Task item: The result should be an exact copy of every record, with no pictures kept.

[Records from a data source]

^^^^^^^^

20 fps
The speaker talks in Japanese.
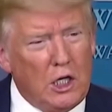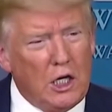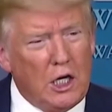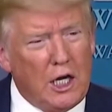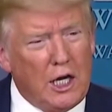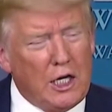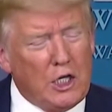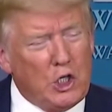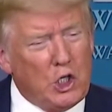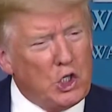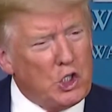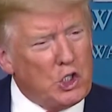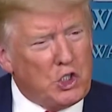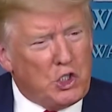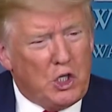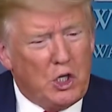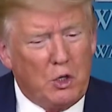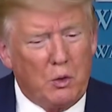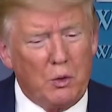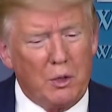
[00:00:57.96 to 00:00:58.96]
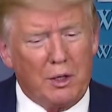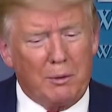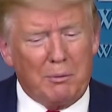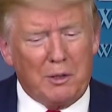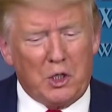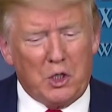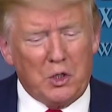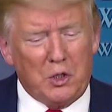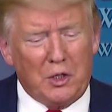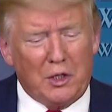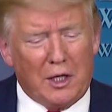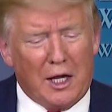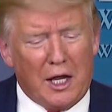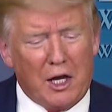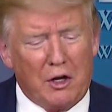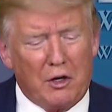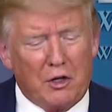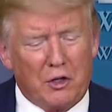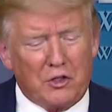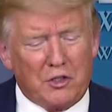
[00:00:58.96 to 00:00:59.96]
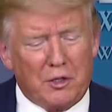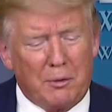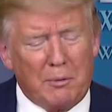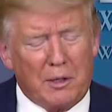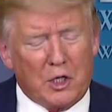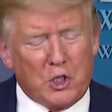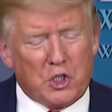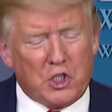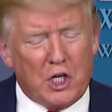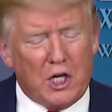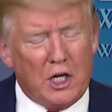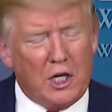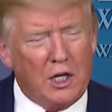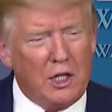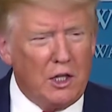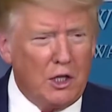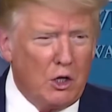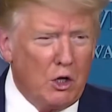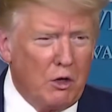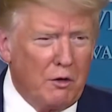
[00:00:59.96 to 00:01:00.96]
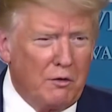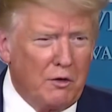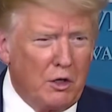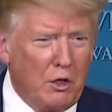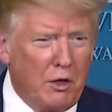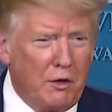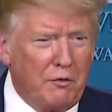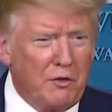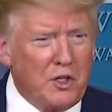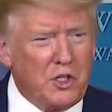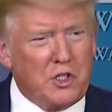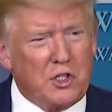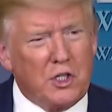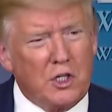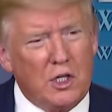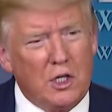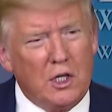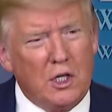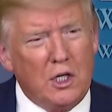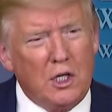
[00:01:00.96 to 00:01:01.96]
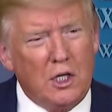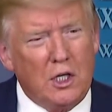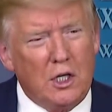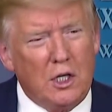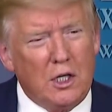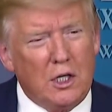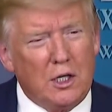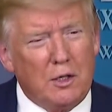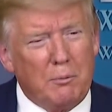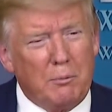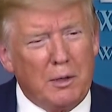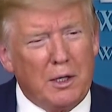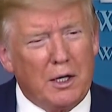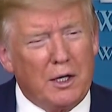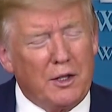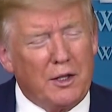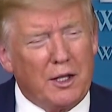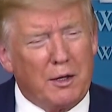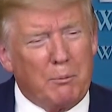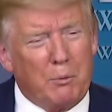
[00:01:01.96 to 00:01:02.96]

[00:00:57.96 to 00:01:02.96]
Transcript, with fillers: トランプ大統領は十分提供したと考えていると述べ支援に難色を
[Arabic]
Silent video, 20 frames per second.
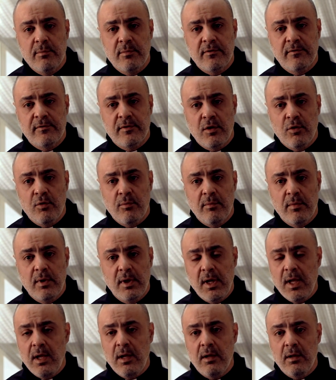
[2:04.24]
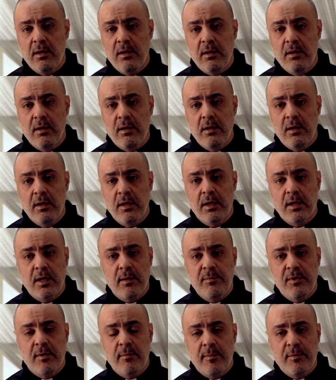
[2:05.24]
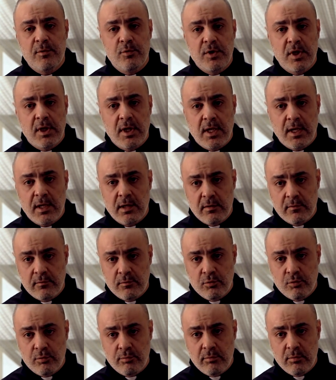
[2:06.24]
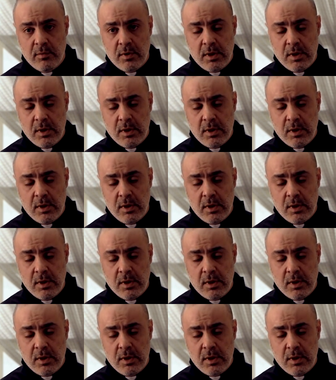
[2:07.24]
بالصوم لا ربنا ما بده ايانا هيك نصوم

^^^^^^^^

Exercise answer:
20 fps
The speaker talks in Japanese.
[00:00:57.96 to 00:00:58.96]
[00:00:58.96 to 00:00:59.96]
[00:00:59.96 to 00:01:00.96]
[00:01:00.96 to 00:01:01.96]
[00:01:01.96 to 00:01:02.96]

[00:00:57.96 to 00:01:02.96]
Transcript, with fillers: トランプ大統領は十分提供したと考えていると述べ支援に難色を
[Arabic]
Silent video, 20 frames per second.
[2:04.24]
[2:05.24]
[2:06.24]
[2:07.24]
بالصوم لا ربنا ما بده ايانا هيك نصوم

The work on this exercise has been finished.